Problem: Give the whole listing below once more, exactly, without pictures.

★ ★ ★ ★ ★ ★ ★

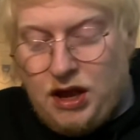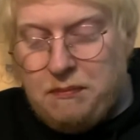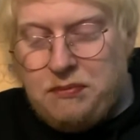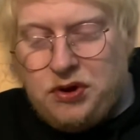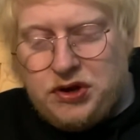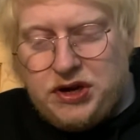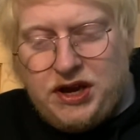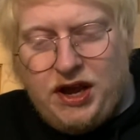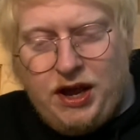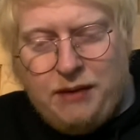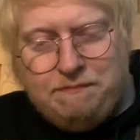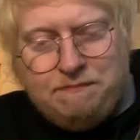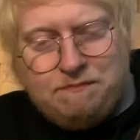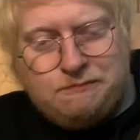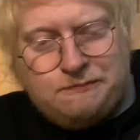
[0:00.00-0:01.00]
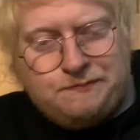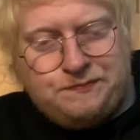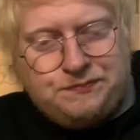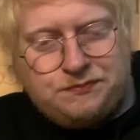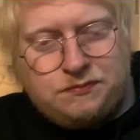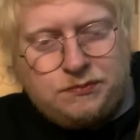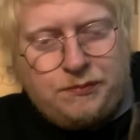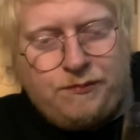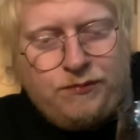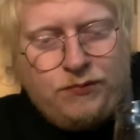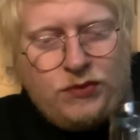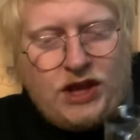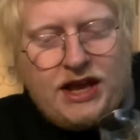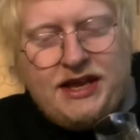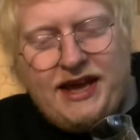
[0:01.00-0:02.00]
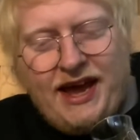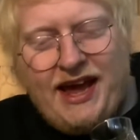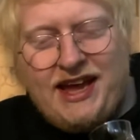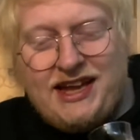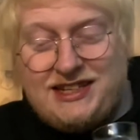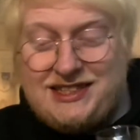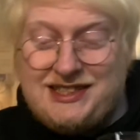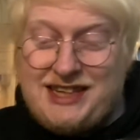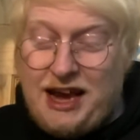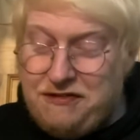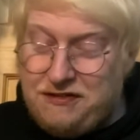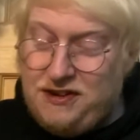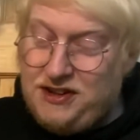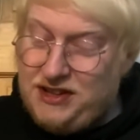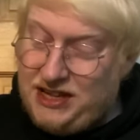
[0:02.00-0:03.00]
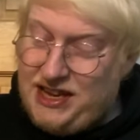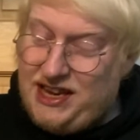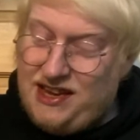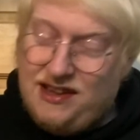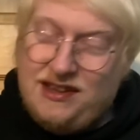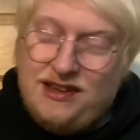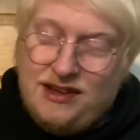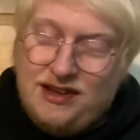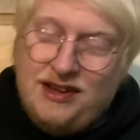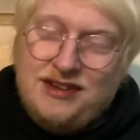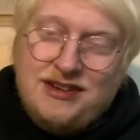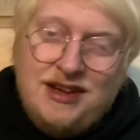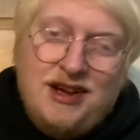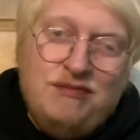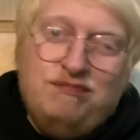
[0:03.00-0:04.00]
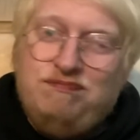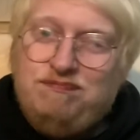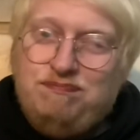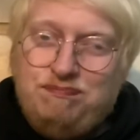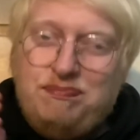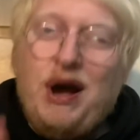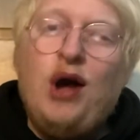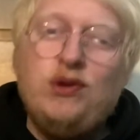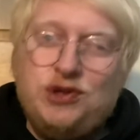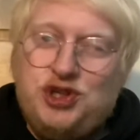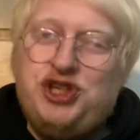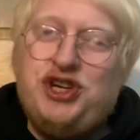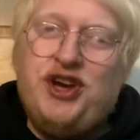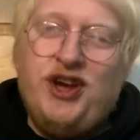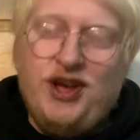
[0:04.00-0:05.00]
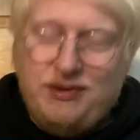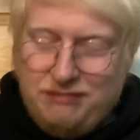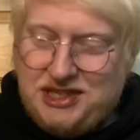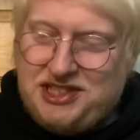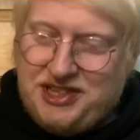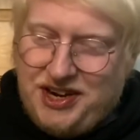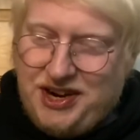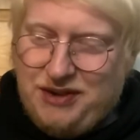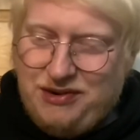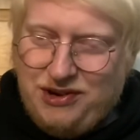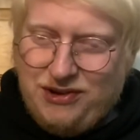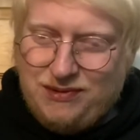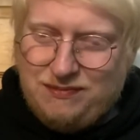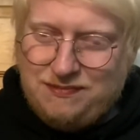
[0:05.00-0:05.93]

But yeah, it's definitely bottle share material.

★ ★ ★ ★ ★ ★ ★

Worked solution:
[0:00.00-0:01.00]
[0:01.00-0:02.00]
[0:02.00-0:03.00]
[0:03.00-0:04.00]
[0:04.00-0:05.00]
[0:05.00-0:05.93]

But yeah, it's definitely bottle share material.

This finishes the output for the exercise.